## WHAT TO PRODUCE
Word for word, copy the lines from the one with "[0:03.00-0:04.00]" to the last line of the data below, counting both, and keep every picture out.

··· DATASET EXCERPTS ···

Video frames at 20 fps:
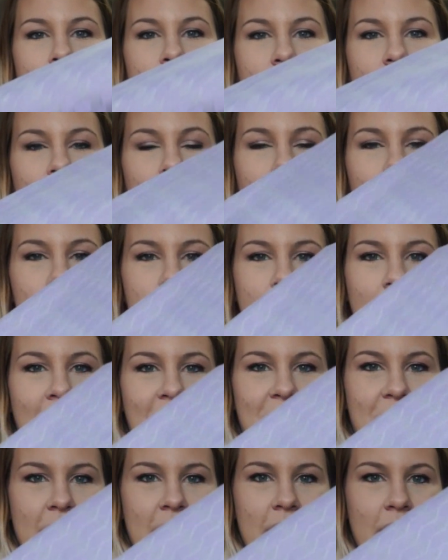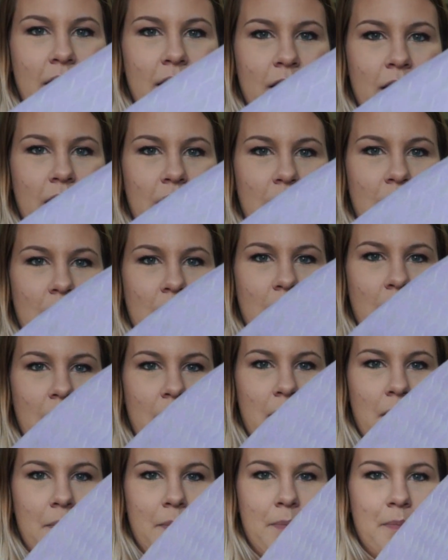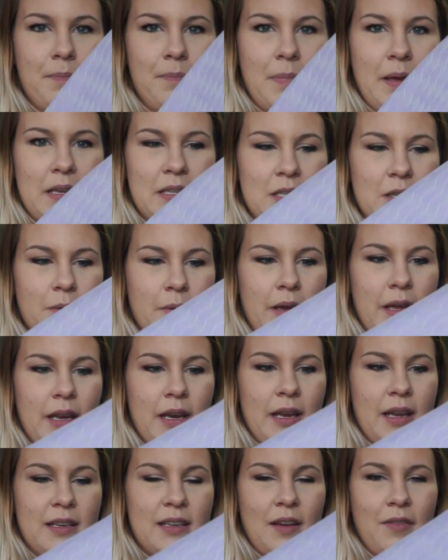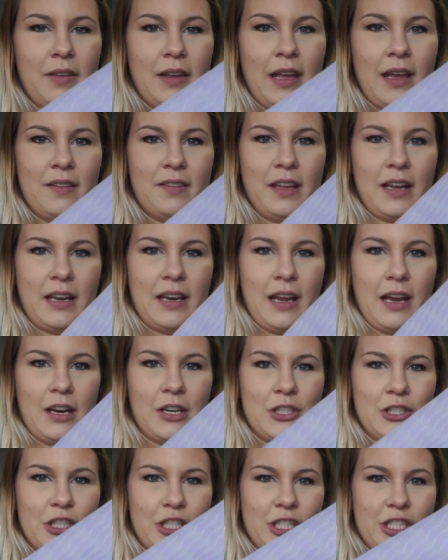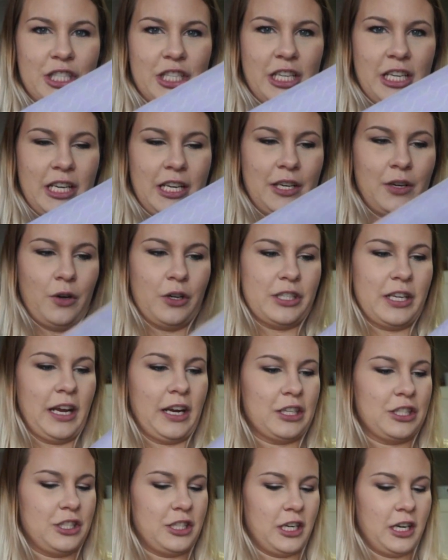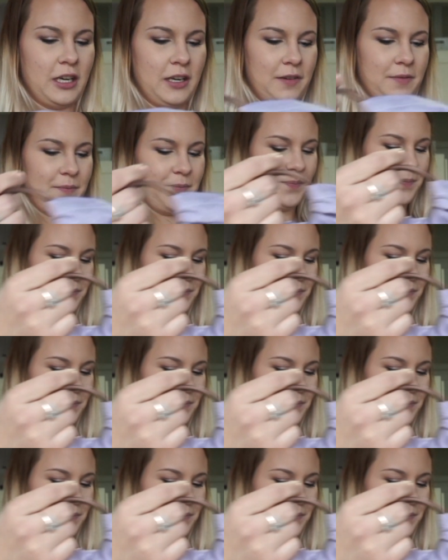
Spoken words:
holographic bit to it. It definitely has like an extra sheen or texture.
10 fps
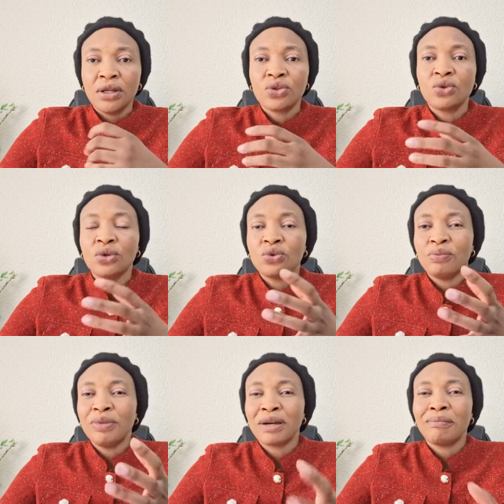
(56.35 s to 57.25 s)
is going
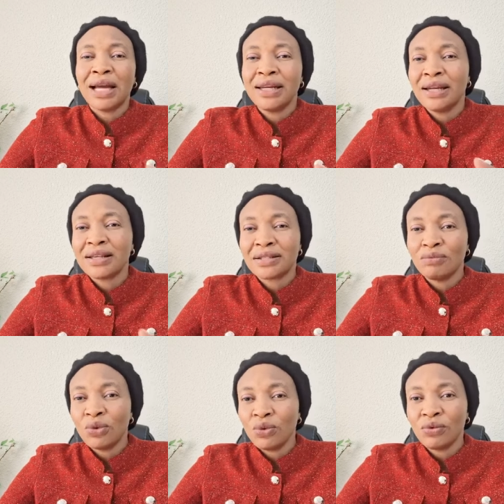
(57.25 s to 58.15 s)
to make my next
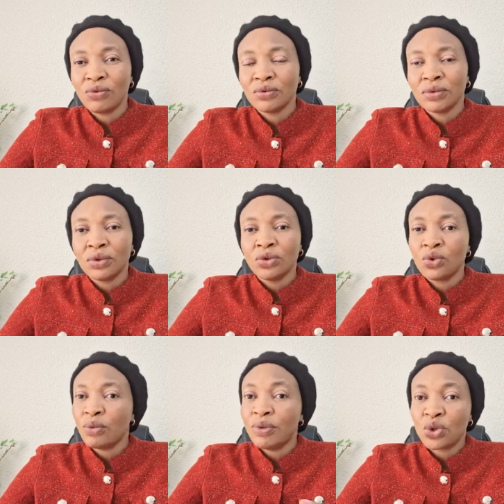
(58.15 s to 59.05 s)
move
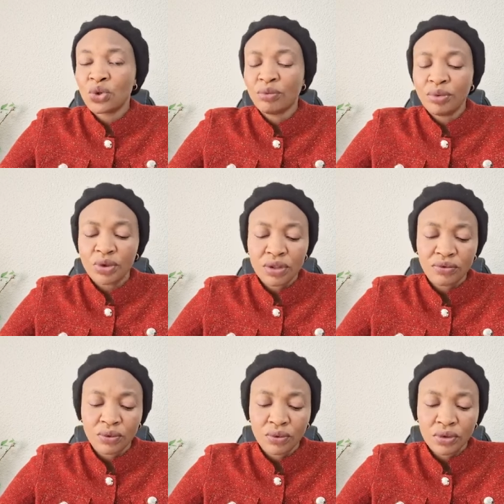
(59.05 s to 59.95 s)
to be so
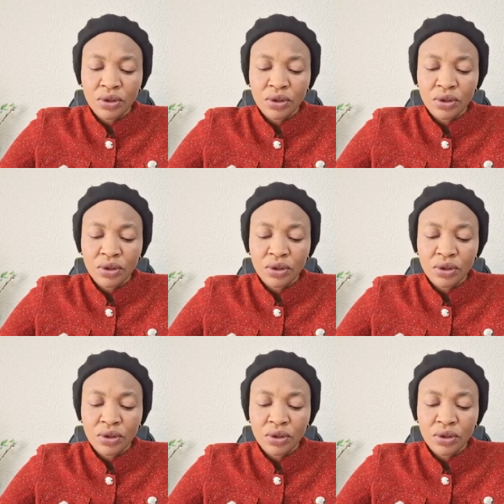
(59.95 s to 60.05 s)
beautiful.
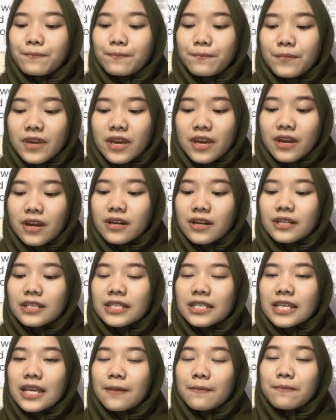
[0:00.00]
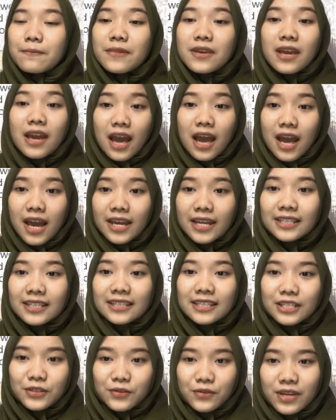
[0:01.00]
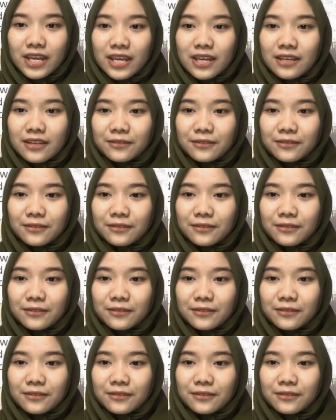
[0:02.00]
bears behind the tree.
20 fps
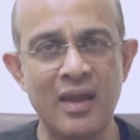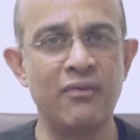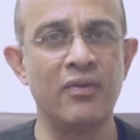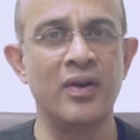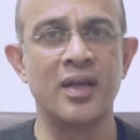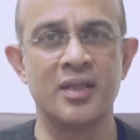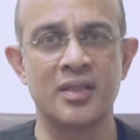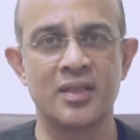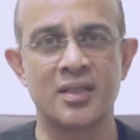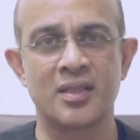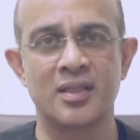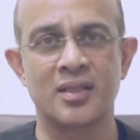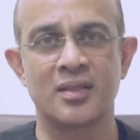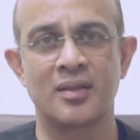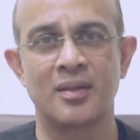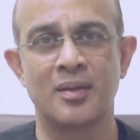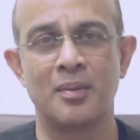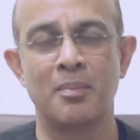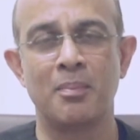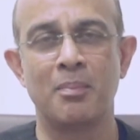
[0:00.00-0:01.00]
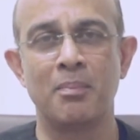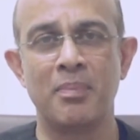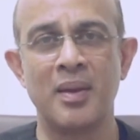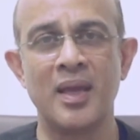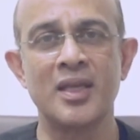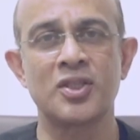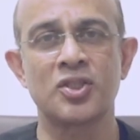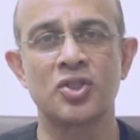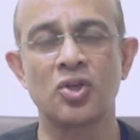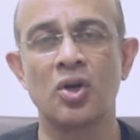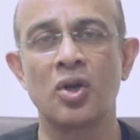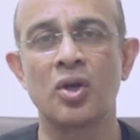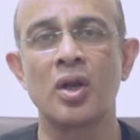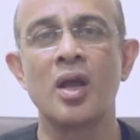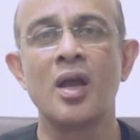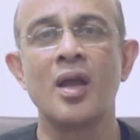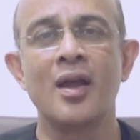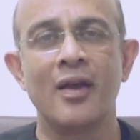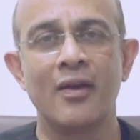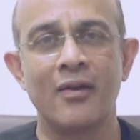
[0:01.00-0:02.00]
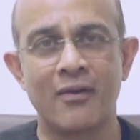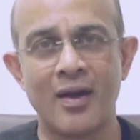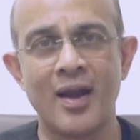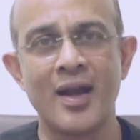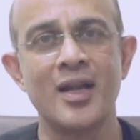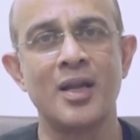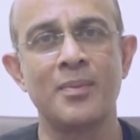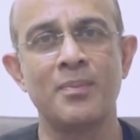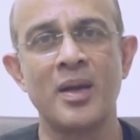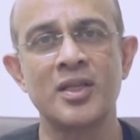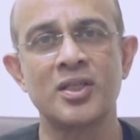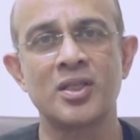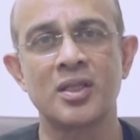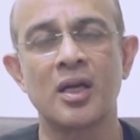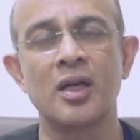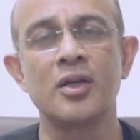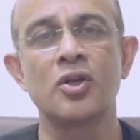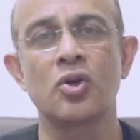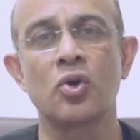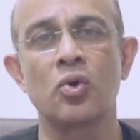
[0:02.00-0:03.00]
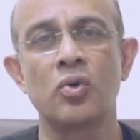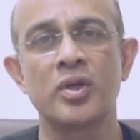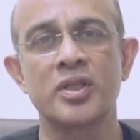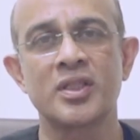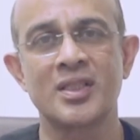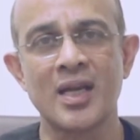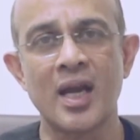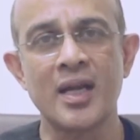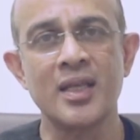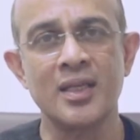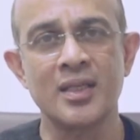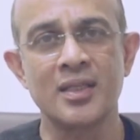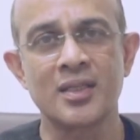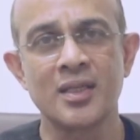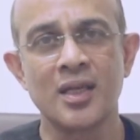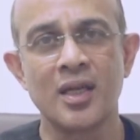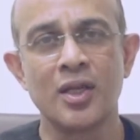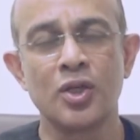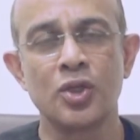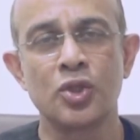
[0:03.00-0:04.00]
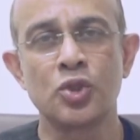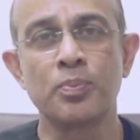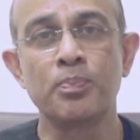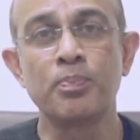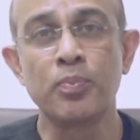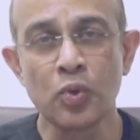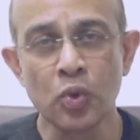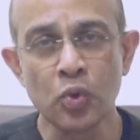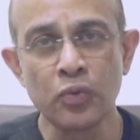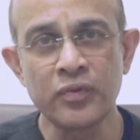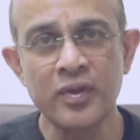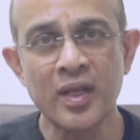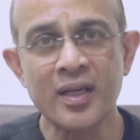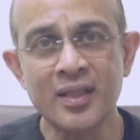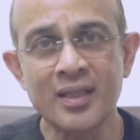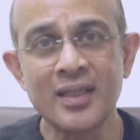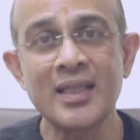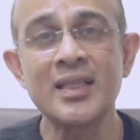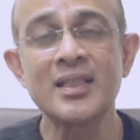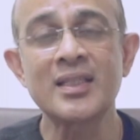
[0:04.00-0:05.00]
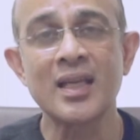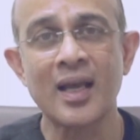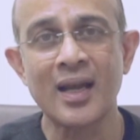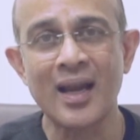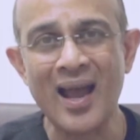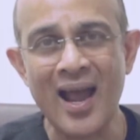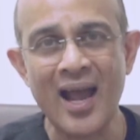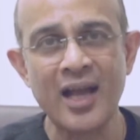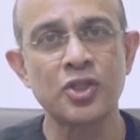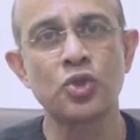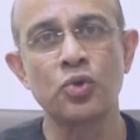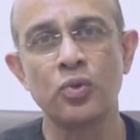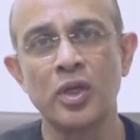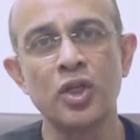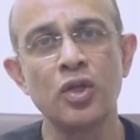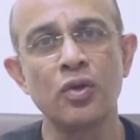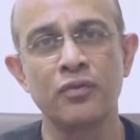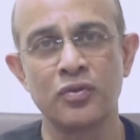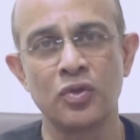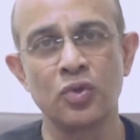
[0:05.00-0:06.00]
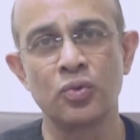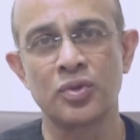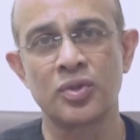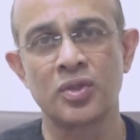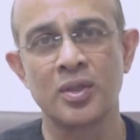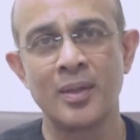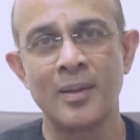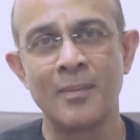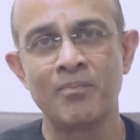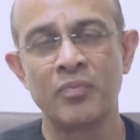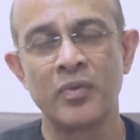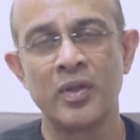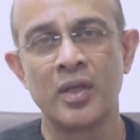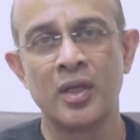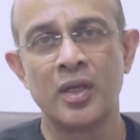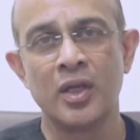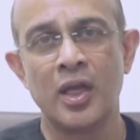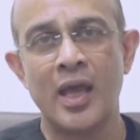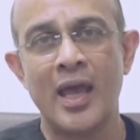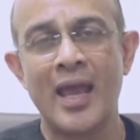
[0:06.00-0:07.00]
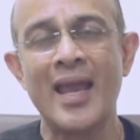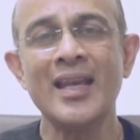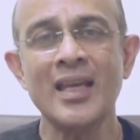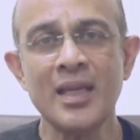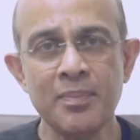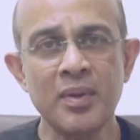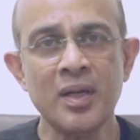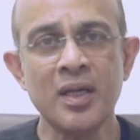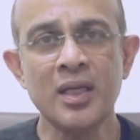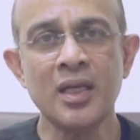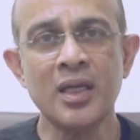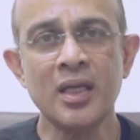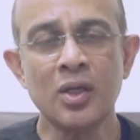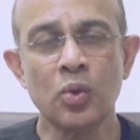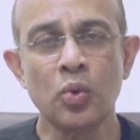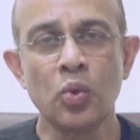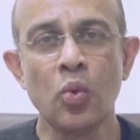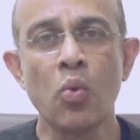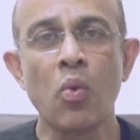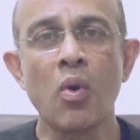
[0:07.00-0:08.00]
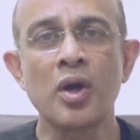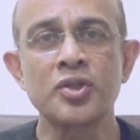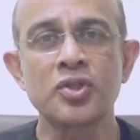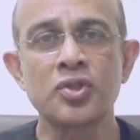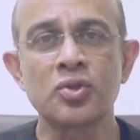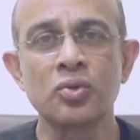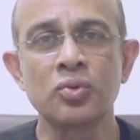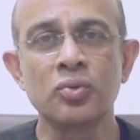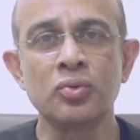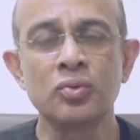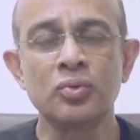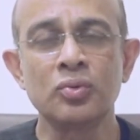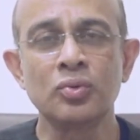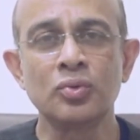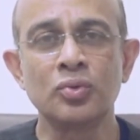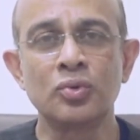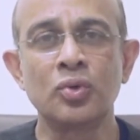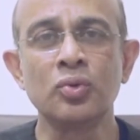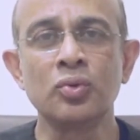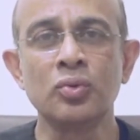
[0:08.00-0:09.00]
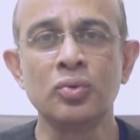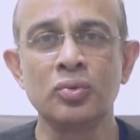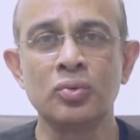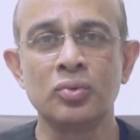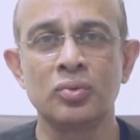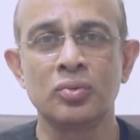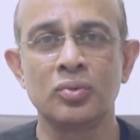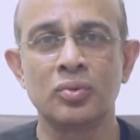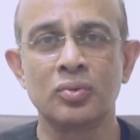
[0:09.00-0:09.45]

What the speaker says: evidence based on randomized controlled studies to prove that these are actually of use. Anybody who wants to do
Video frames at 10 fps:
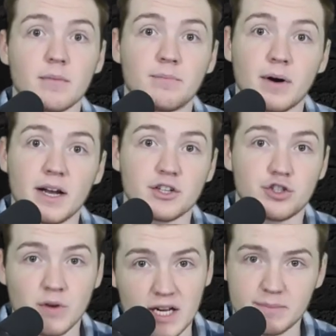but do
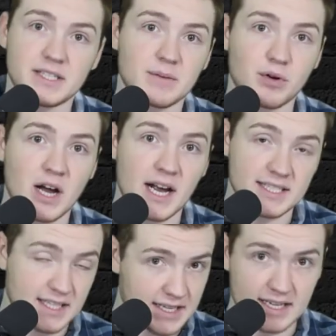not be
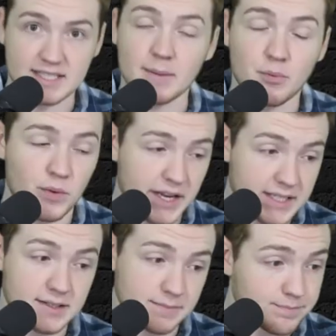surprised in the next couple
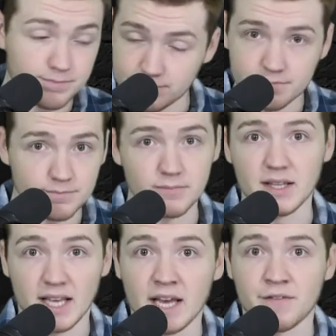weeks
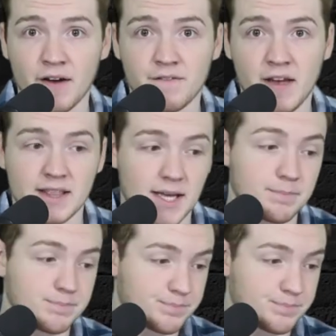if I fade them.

···

## YOUR SOLUTION
[0:03.00-0:04.00]
[0:04.00-0:05.00]
[0:05.00-0:06.00]
[0:06.00-0:07.00]
[0:07.00-0:08.00]
[0:08.00-0:09.00]
[0:09.00-0:09.45]

What the speaker says: evidence based on randomized controlled studies to prove that these are actually of use. Anybody who wants to do
Video frames at 10 fps:
but do
not be
surprised in the next couple
weeks
if I fade them.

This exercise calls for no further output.